Matt Aston: Artistic director of this summer’s Park Bench Theatre season at Rowntree Park, York, now working on a musical play inspired by his favourite band The Wedding Present. Picture: Livy Potter

The idea of doing such a musical has been brewing for writer/director Aston for several years. When he met Tony Ereira, director of the Come Play With Me and Clue Records record labels – where else but at a Wedding Present gig, in Leeds in early 2019 – the concept was batted around still further.

The concept of the play started to take shape, with the documentary nature of Gedge’s candid, darkly humorous song-writing in the never-ending minefield of love and loss, lovers and losers, longing and lost opportunity suited to transferring those anguished stories and their quotidian protagonists onto the stage.

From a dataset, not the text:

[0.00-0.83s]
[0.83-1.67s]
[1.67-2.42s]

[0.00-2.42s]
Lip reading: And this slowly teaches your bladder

As Gedge himself said in Gigslutz on August 24 2015: “I’m interested in the minutiae of relationships. I like to write about what actually happens, rather than some imaginary situation cloaked in metaphor, hence the references to the everyday, though I have been known to decorate the songs with science fiction or comic book references!”

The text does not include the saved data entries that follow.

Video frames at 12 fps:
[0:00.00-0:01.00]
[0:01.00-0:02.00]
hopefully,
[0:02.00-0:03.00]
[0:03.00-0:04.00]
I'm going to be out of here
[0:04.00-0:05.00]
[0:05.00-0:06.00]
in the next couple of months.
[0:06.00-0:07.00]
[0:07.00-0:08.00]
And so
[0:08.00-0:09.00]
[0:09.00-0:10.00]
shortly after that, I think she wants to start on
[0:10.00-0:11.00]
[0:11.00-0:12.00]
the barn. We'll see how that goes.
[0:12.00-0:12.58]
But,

Aston first saw The Wedding Present at Confettis nightclub in Derby in 1988. “So, you could say this musical is over 30 years in the making,” he says. “I’ll always be grateful to my older brother and his mates for taking his little 15-year-old brother to his first ever gig. I got a T-shirt, a set of badges and a nosebleed. Not to mention a new favourite band.”

How come Aston suffered a nosebleed? “I remember standing there, when the support band were on, and everyone was being very polite…and then…The Wedding Present came on and there was this huge surge. That’s when I got the nosebleed!” he recalls.

Gedge’s songs “really struck a chord” in Aston’s teenage days. “They are those difficult 15 to 19 years, and his lyrics really connected with me; his songs have stuck with me ever since. They’re just good songs – they’ve never got the recognition they deserve. They’re down-to-earth stories of love gone wrong and they’ve been there for me in both good times and dark times.”

Writer-director Matt Aston in a Wedding Present T-shirt – not the one from 32 years ago! – in rehearsals with actor Chris Hannon for Park Bench Theatre’s production of Samuel Beckett’s First Love. Picture: Northedge Photography

Aston elaborates on their suitability for a musical play: “I’ve always felt there was something very theatrical about David’s songs. The storytelling, the arrangements, the anguish,” he says. “And, as proven with Cinerama’s 2012 re-recording of The Wedding Present’s Valentina album, they have the flexibility to be arranged in a number of different, epic and dramatic ways. Although the show will, of course, still have plenty of fast guitars too!”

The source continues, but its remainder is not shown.